Et si la poésie était autre chose que cette impatience entravée dont parlait Bonnefoy ? Si c’était au contraire une patience infinie, à l’image de celle qui semble se dégager de l’ensemble des textes présentés lors de cette 3e nuit de la poésie “résister en poésie” ?

Il faut en effet de la patience pour, comme le rappellent lucidement Marie Descourtieux et Olivier Chaudenson, ne “rien céder à l’obscurantisme et à la violence (…) avec des petites armes littéraires et un peu naïves”. Le fil conducteur de cette nuit de la poésie est ainsi la résistance, celle des poètes contre la folie de leur propre peuple mais aussi du monde, et les ponts jetés entre eux à travers les duos bilingues sont autant de lieux de refus de l’ordre établi,  comme, entre autres, ce combat des femmes “libres” de Turquie porté par la poétesse Müesser Yeniay, accompagnée en musique  par le musicien Kurde Issa Hassan, textes dits par l’auteure et sa traductrice, voix calmes et posées, entrecoupés de nombreux silences qui laissent place à l’envoûtante mélodie du Bouzou, instrument ancré dans la culture ancestrale kurde… moment hypnotique où voix et musique s’entremêlent pour ne créer qu’une seule note continue, d’une poésie absolue comme si, au-delà du sens des mots, ne comptait que l’intention poétique des sons.

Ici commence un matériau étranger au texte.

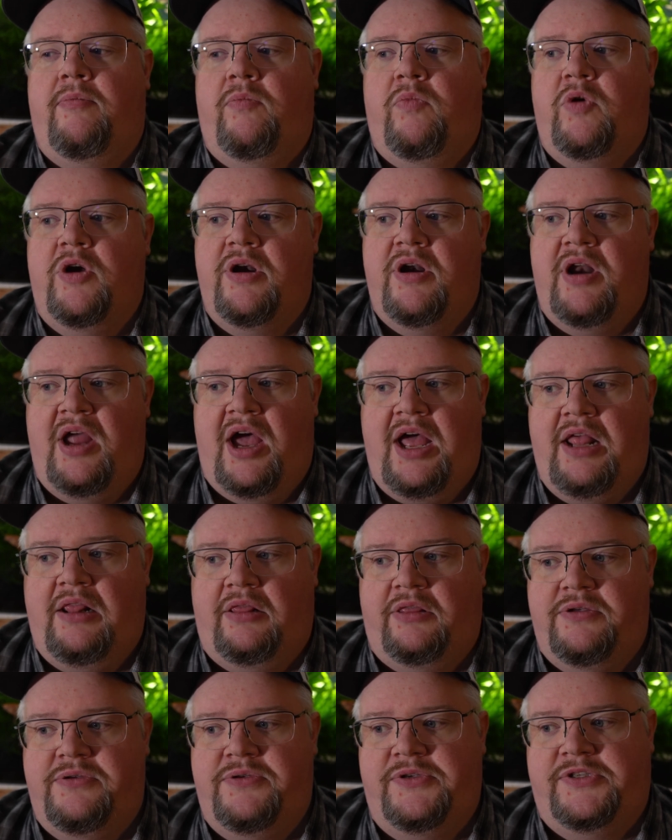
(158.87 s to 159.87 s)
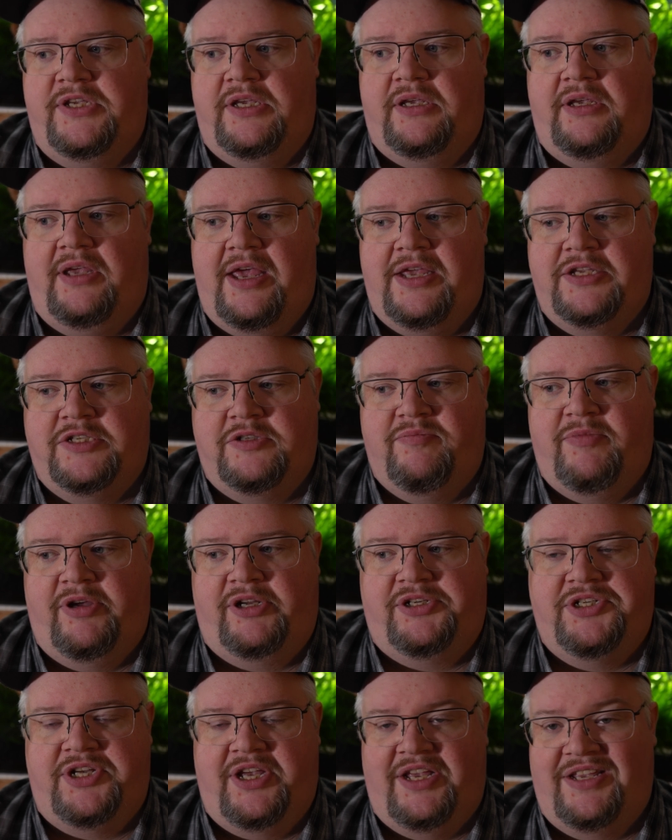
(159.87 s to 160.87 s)
We're not losing as
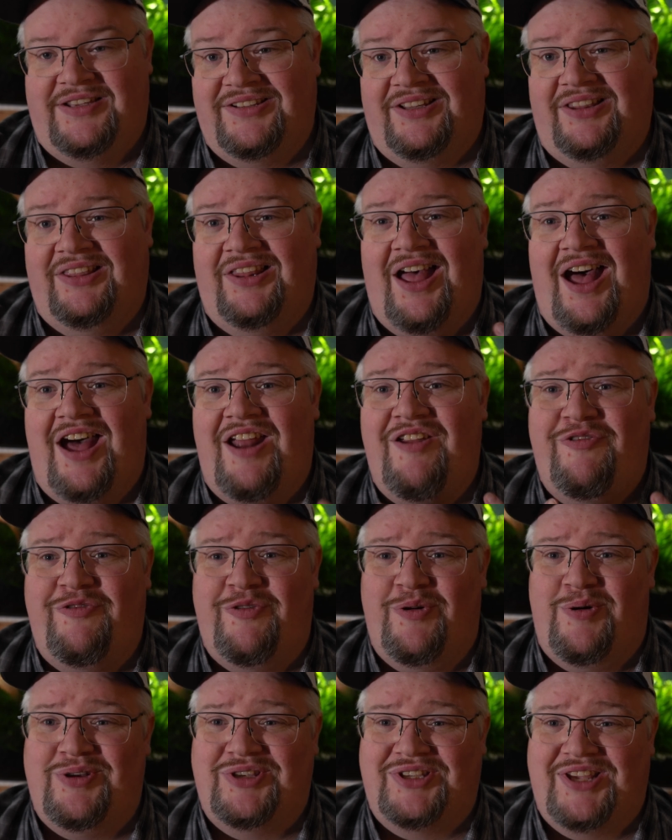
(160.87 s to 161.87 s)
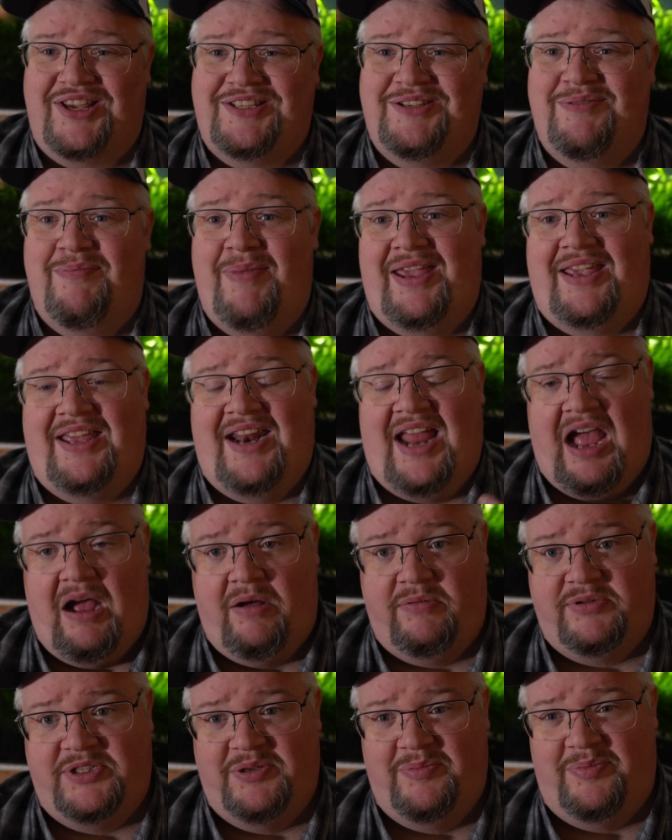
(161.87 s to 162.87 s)
much as a lot of folks like to make it
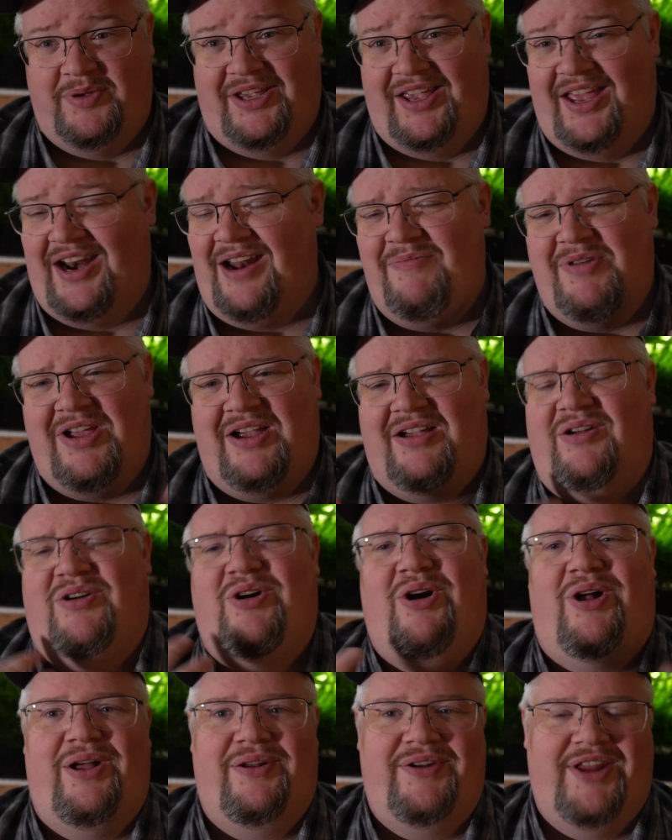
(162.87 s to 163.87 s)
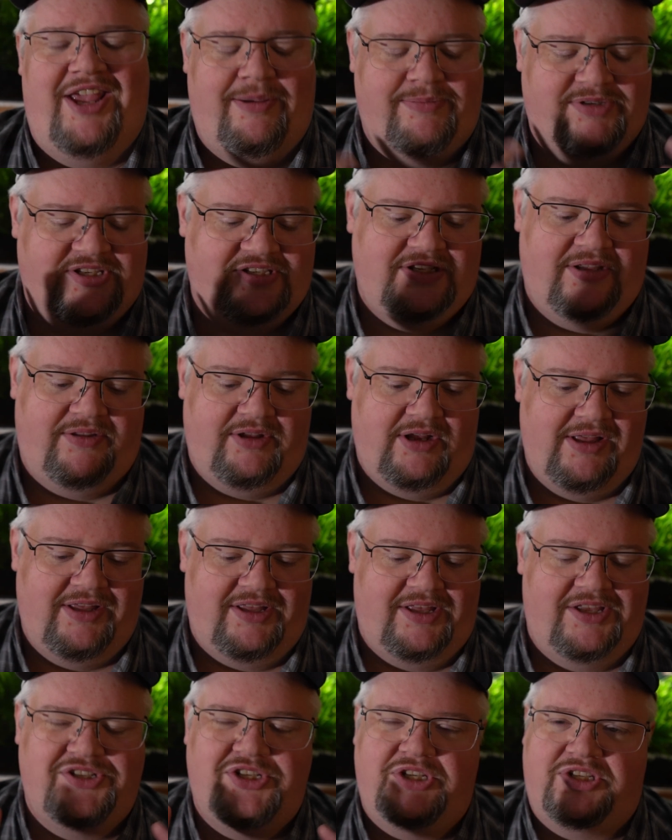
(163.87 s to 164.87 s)
out to be. And I'm not going to call out names or something like
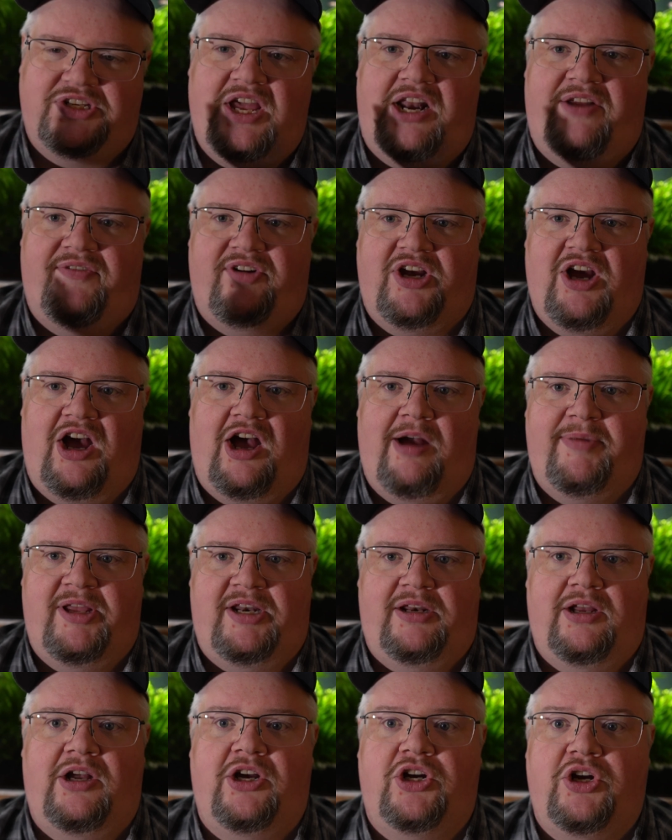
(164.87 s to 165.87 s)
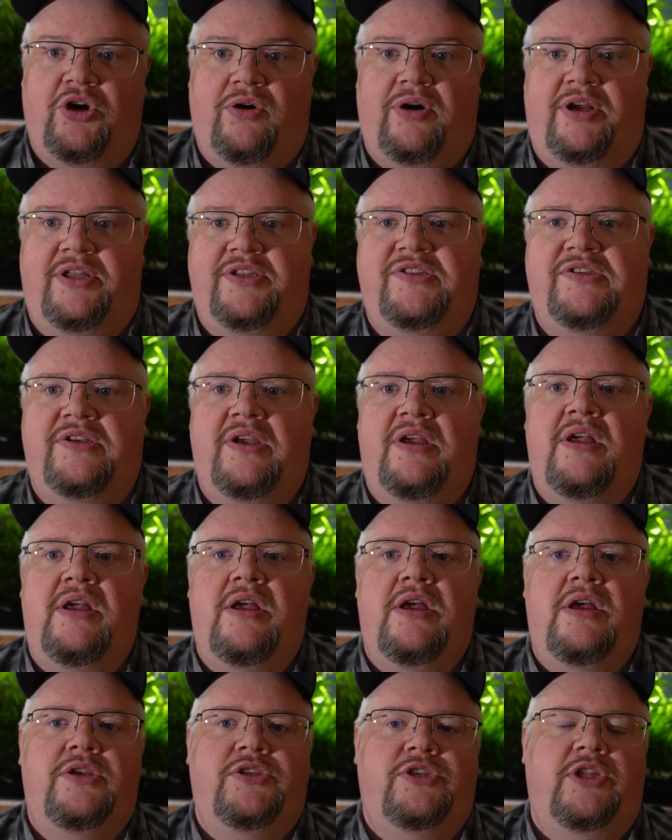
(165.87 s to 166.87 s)
that. It's just kind of a common occurrence.
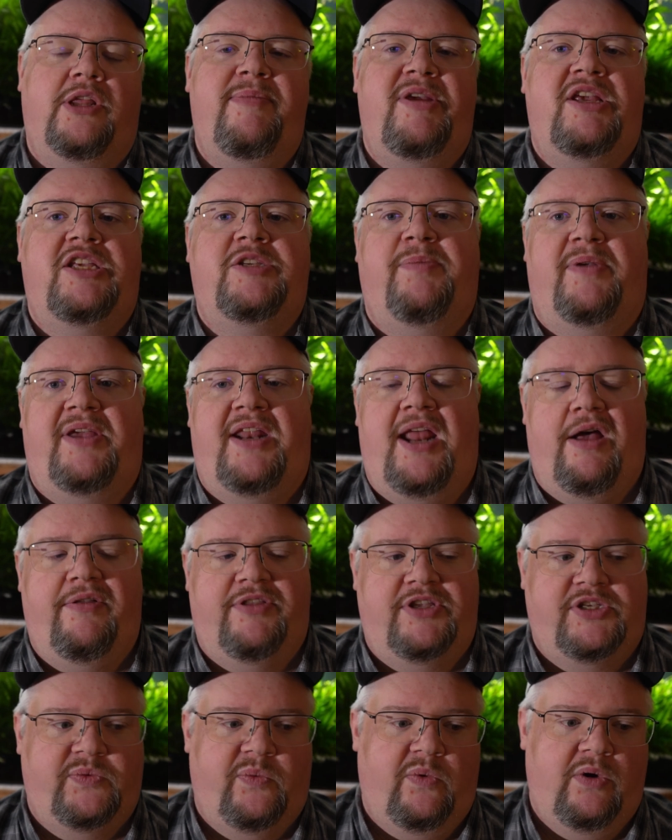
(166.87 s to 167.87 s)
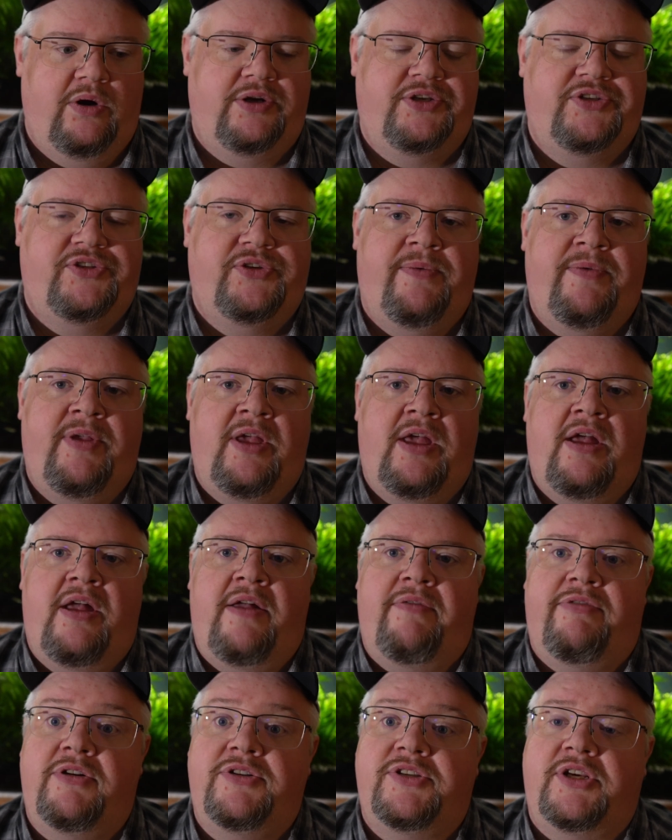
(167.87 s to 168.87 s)
So let me explain how this works.
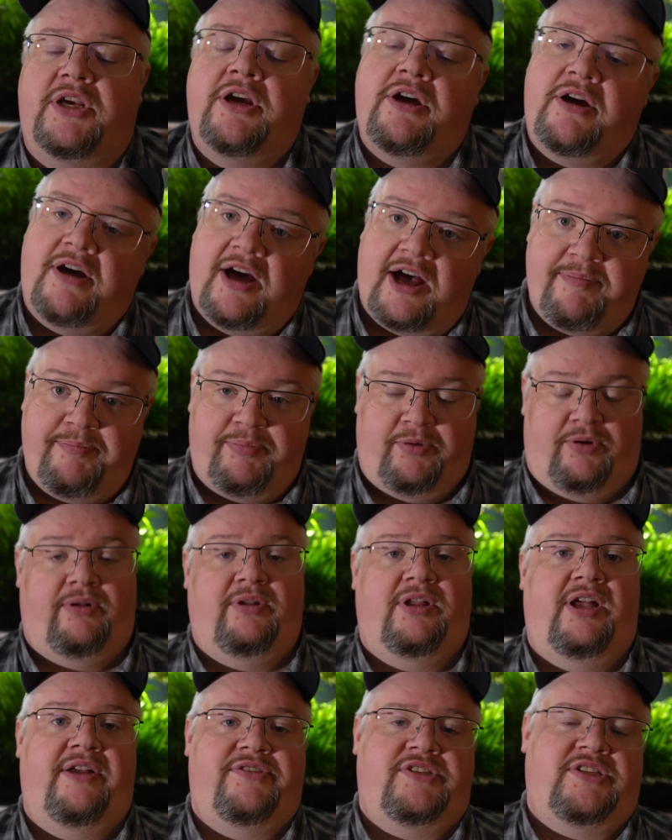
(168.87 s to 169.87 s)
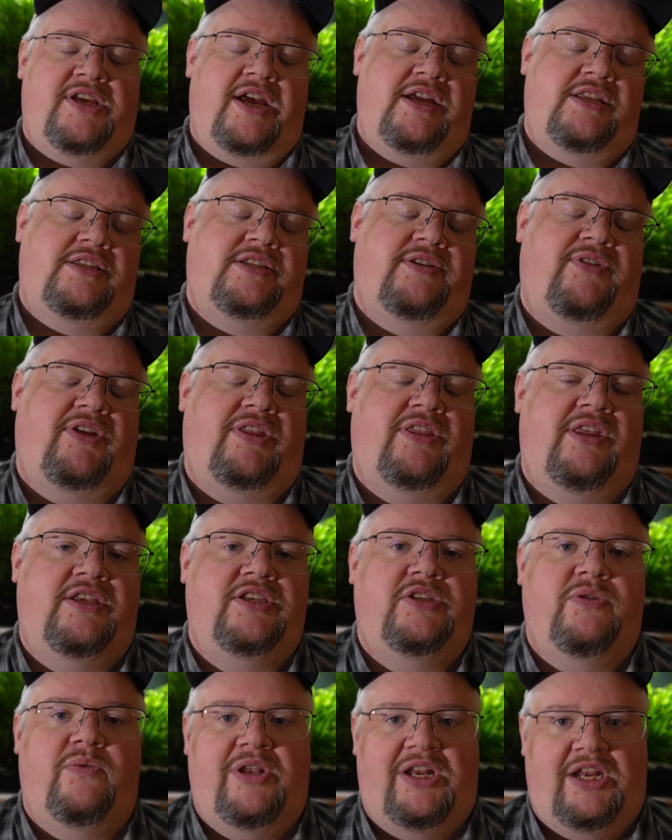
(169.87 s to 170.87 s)
There's a couple of scientific
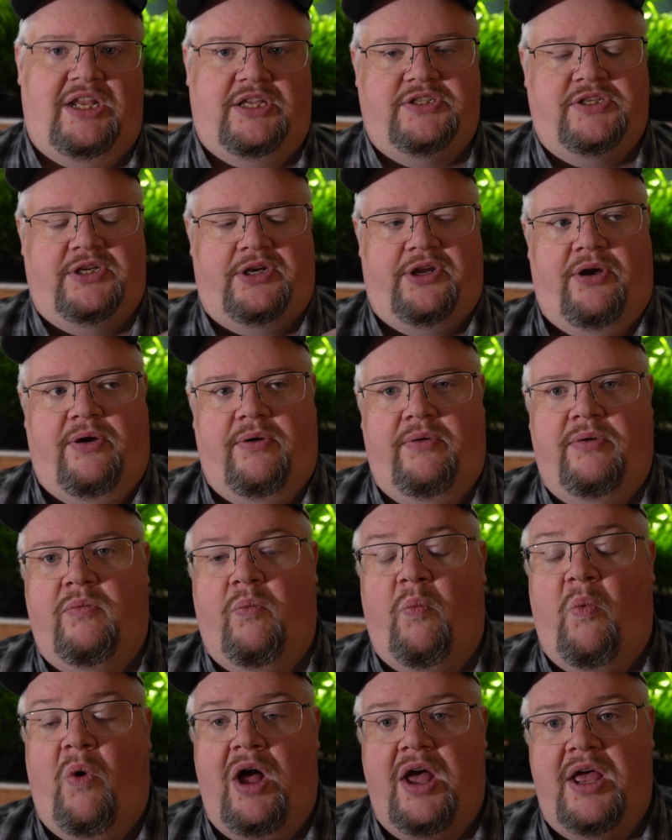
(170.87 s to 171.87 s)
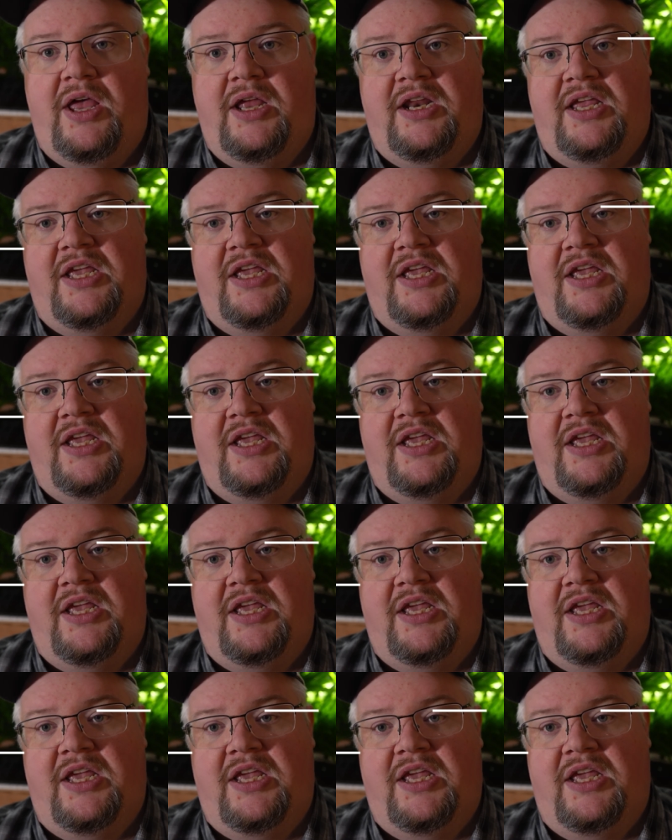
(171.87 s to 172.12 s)
things that we need to know. One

Et quel patient refus illumine les poèmes du poète palestinien Mahmoud Darwich : “Ici nous mourrons. Ici dans le dernier défilé. Ici ou ici, et un olivier montera de notre sang” ! Le voyage à travers la poésie des 10 pays arabes présents se termine par la magnifique immersion dans l’exposition “Cités Millénaires (voyage virtuel de Palmyre à Mossoul)” : les cités antiques détruites par l’Etat islamique sont reconstituées en 3D, laissant apparaître en transparence ce qui a été détruit… ces images rendent à jamais réel ce que furent ces joyaux, illustrant ainsi la défaite des fanatismes face à la poésie. Magique.